En travaillant, les enfants s'exposent à divers dangers variés. Selon le HCP, près de 63,3% des enfants au travail accomplissent des travaux dangereux, soit 69.000 enfants. Qui plus est, les enfants exerçant dans le secteur des BTP restent les plus exposés aux dangers, avec une part de 80,8%. Cette proportion est de 79,3% dans le secteur de «l’industrie», 77,7% dans les «services» et de 53% dans «l’agriculture, forêt et pêche». «L’emploi des enfants de moins de 15 ans est généralement interdit, sauf dans certains cas spécifiques et réglementés.

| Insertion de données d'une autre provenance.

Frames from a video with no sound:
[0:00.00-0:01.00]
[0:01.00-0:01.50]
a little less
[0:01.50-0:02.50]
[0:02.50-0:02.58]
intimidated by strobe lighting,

Pour les enfants âgés de 15 à 18 ans, ils ne peuvent pas être employés dans des travaux dangereux ou nuisibles. Le décret n° 2-04-469 du 29 décembre 2004 et l’arrêté du ministre de l'Emploi et de la Formation professionnelle n° 160-05 du 9 février 2005 précisent les types de travaux considérés comme dangereux. Cette liste détaillée de travaux interdits aux jeunes travailleurs assure une protection renforcée contre des formes de travail qui pourraient avoir des conséquences graves sur leur santé et leur sécurité», insiste Me El Kadiri Boutchich. Et de poursuivre : «Pour les jeunes travailleurs âgés de 15 à 18 ans, des restrictions claires sont imposées sur les heures de travail. Ils ne peuvent pas travailler plus de 10 heures par jour, et doivent bénéficier d'un repos hebdomadaire d'au moins 24 heures consécutives. Ces règles sont cruciales pour protéger les jeunes contre l'épuisement et pour leur permettre de jouir d'un équilibre travail-vie personnelle».

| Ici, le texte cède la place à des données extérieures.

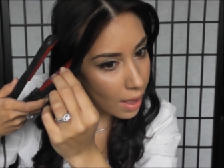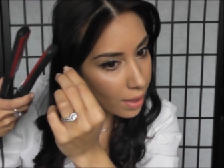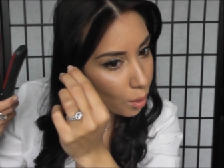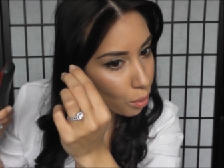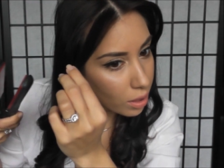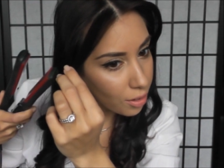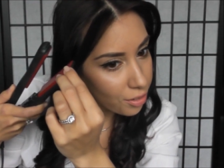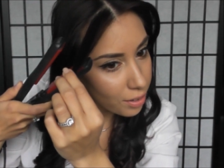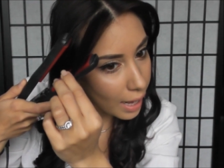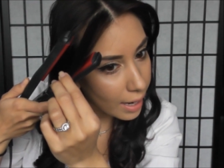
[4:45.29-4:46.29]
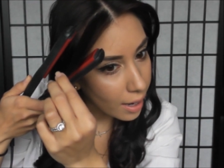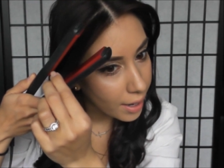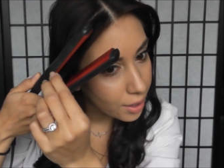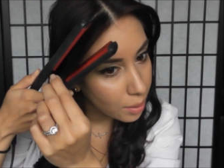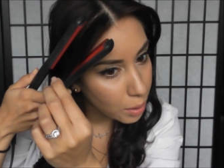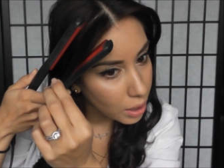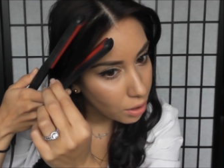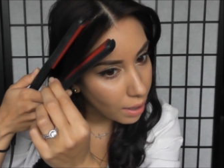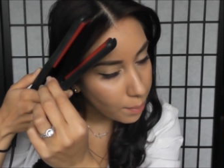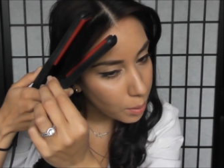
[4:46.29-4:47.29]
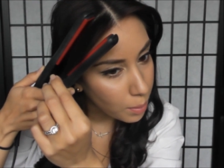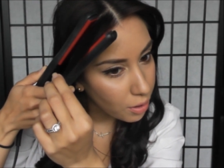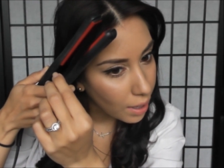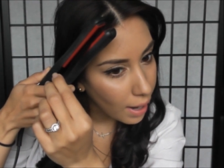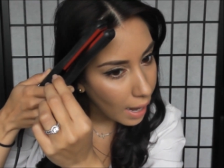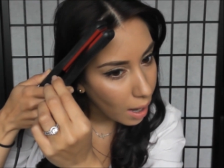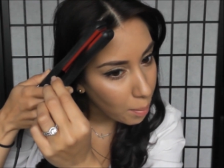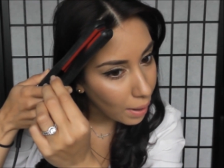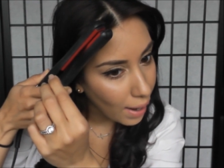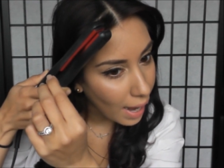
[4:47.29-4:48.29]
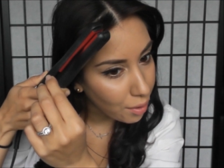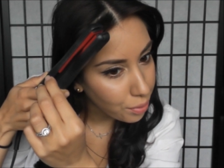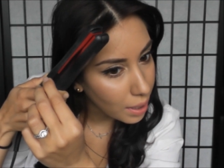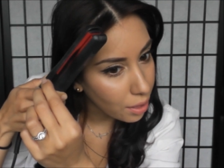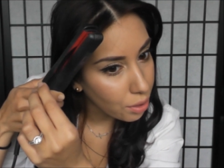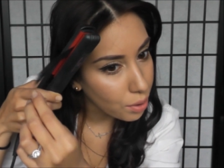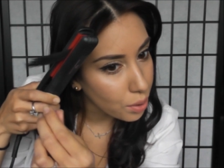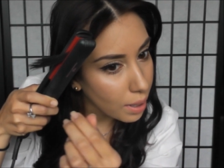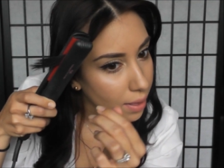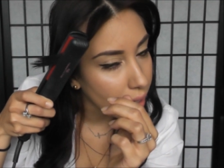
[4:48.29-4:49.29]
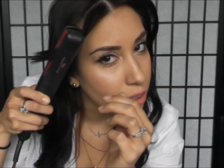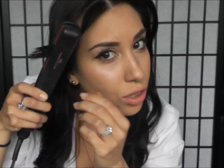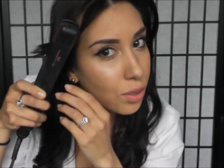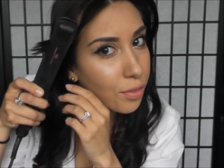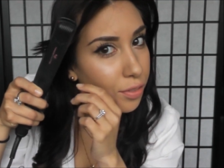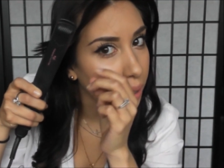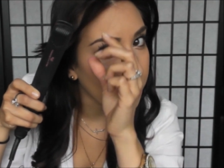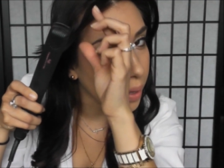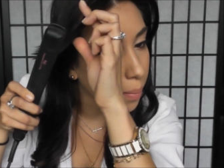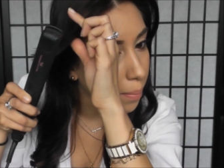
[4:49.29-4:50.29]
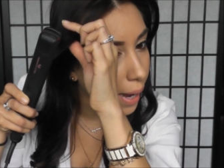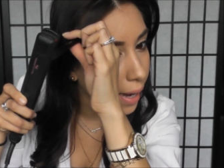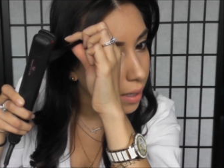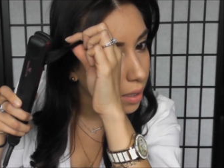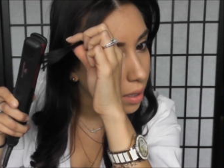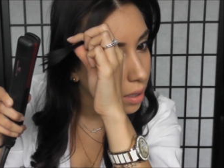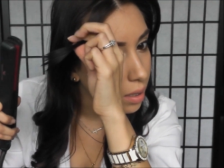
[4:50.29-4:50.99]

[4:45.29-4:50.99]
and then with the flat iron I'm going to grab them about halfway through and then just flip them back.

Il est à noter que les employeurs qui enfreignent les lois sur le travail des enfants au Maroc s'exposent à des sanctions sévères, incluant des amendes et des peines d'emprisonnement. «Ces sanctions sont dissuasives et visent à renforcer le respect des lois pour protéger les droits des enfants. La sévérité des sanctions est un indicateur de l'importance accordée par le Maroc à la lutte contre l'exploitation des enfants», précise le juge.

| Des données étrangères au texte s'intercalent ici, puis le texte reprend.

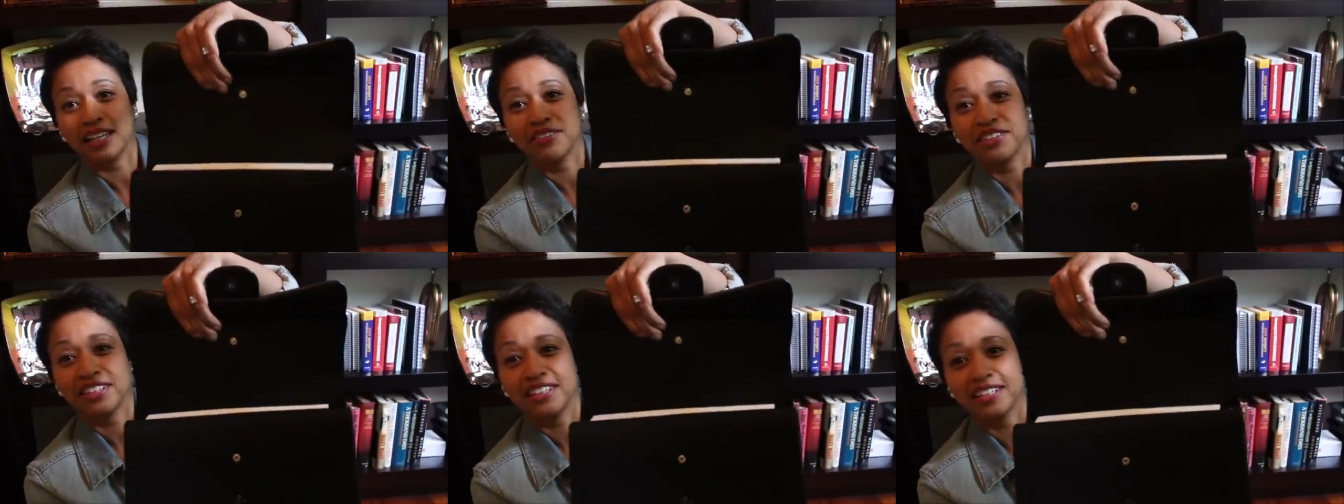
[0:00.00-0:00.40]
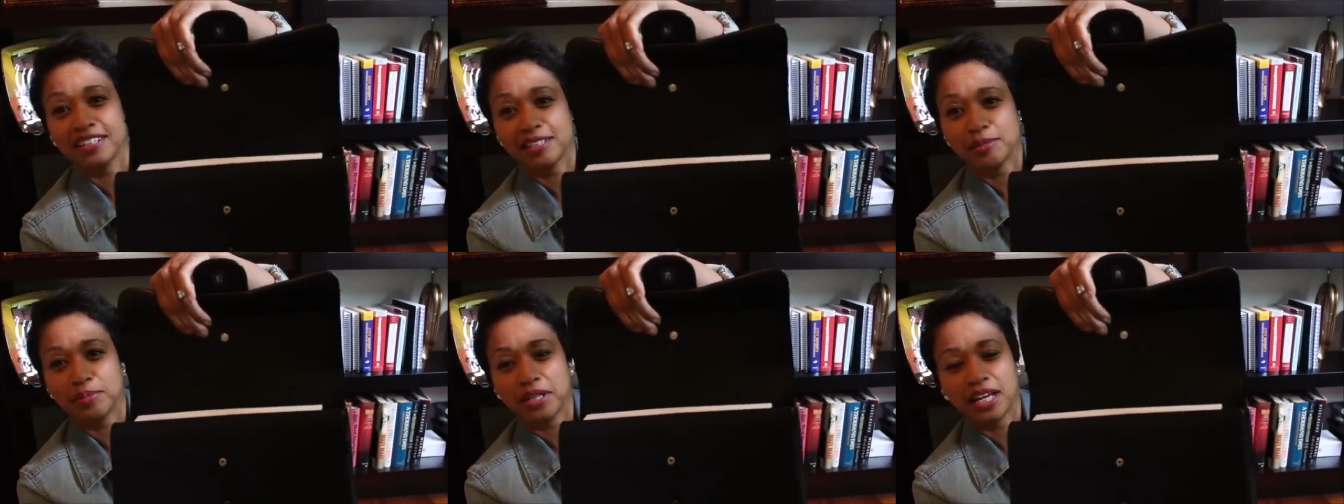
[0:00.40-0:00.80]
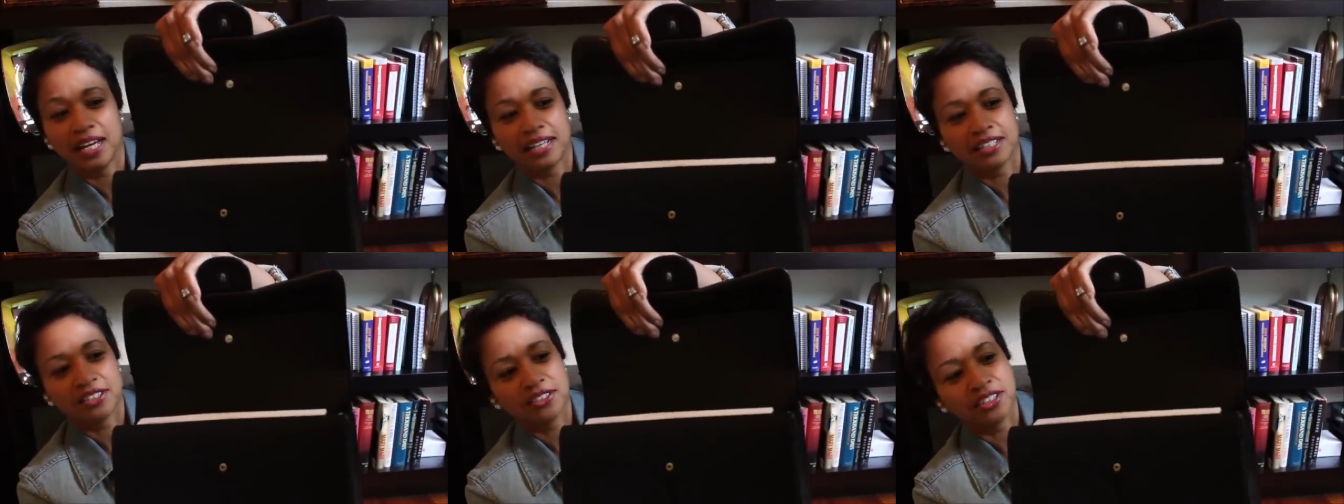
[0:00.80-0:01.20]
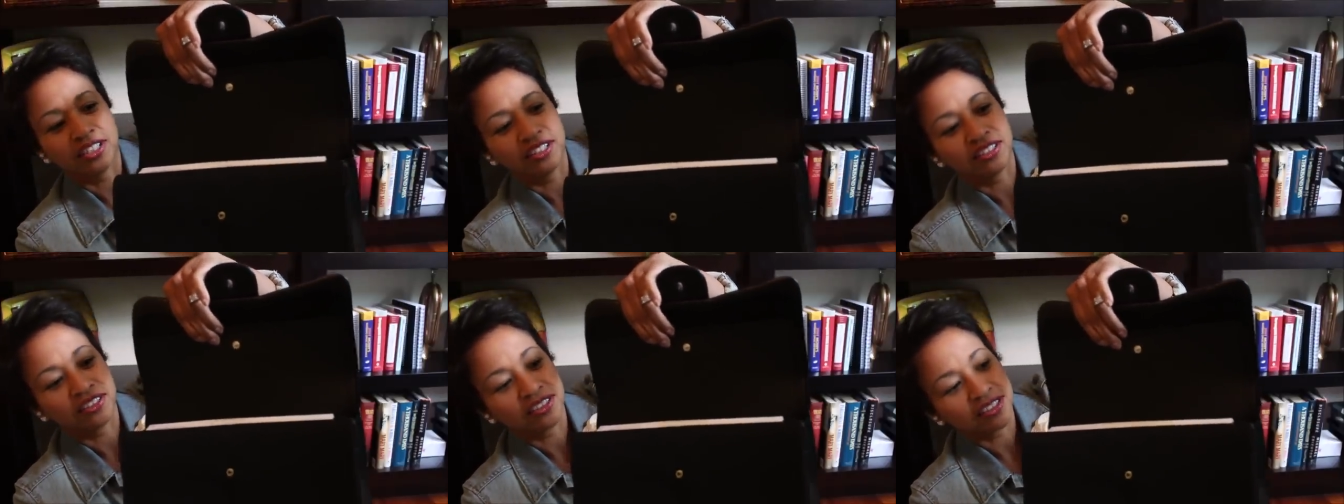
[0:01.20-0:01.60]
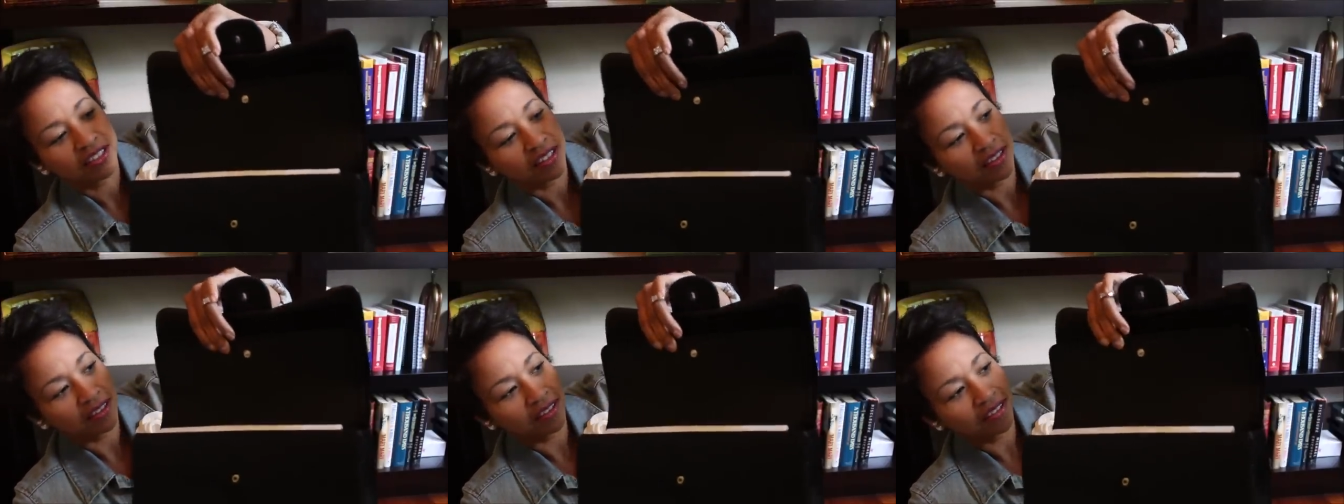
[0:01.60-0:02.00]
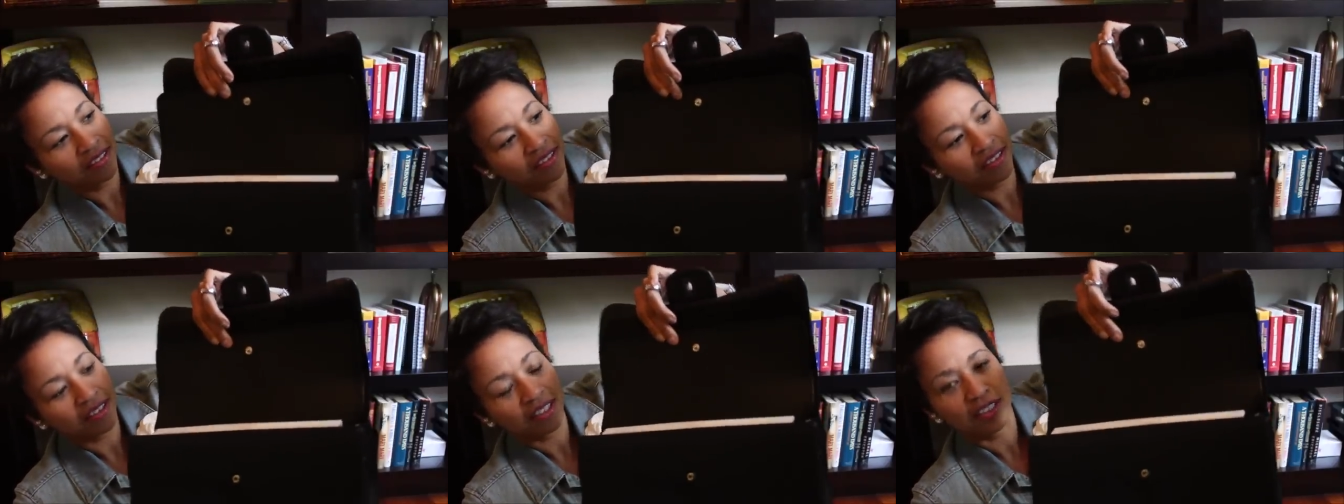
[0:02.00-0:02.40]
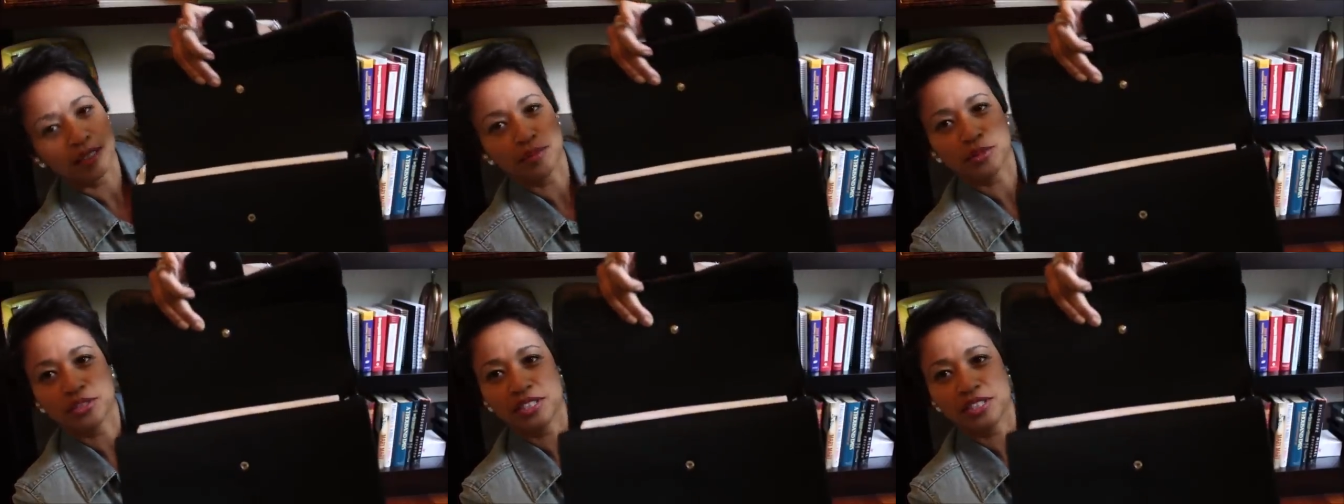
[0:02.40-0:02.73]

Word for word: Everything is black. So here's the double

Dans le cadre des efforts déployés par le Maroc en vue de lutter contre ce phénomène, il existe la ratification de plusieurs conventions internationales de l’Organisation internationale du travail. Il s’agit notamment de la Convention n°138 sur l'âge minimum et la Convention n°182 sur les pires formes de travail des enfants. «Ces ratifications obligent le Maroc à adopter des mesures efficaces pour abolir le travail des enfants et les protéger contre les formes de travail les plus exploitatives. L'adhésion à ces conventions internationales montre l'engagement du Maroc à respecter les normes mondiales et à améliorer les conditions de vie des enfants», dixit Me El Kadiri Boutchich.

 

Les recommandations de Najat Anwar, présidente de l’ONG «Touche pas à mon enfant»
Selon Najat Anwar, plusieurs mesures doivent être mises en œuvre pour prévenir le phénomène du travail des enfants au Maroc, notamment :
• Intensifier les campagnes de sensibilisation pour informer la société sur les dangers du travail des enfants et l'importance de respecter leurs droits.
• Renforcer les lois existantes pour protéger les enfants et lutter contre leur exploitation.
• Fournir aux enfants exploités un environnement sûr ainsi qu'un soutien psychologique, social et éducatif, tout en aidant leurs familles.
• Encourager une coopération étroite entre le gouvernement, les ONG et d'autres parties prenantes pour une action efficace.
• Orienter et éduquer les familles et les communautés sur les risques du travail des enfants et les alternatives viables pour assurer un revenu.
• Améliorer l'accès à l'éducation et à la formation pour les enfants vulnérables afin de leur offrir un avenir meilleur.
• Mettre en place d'un système de suivi et d'évaluation pour surveiller la persistance du travail des enfants, suivre les progrès des initiatives et apporter des améliorations continues, notamment dans les zones rurales.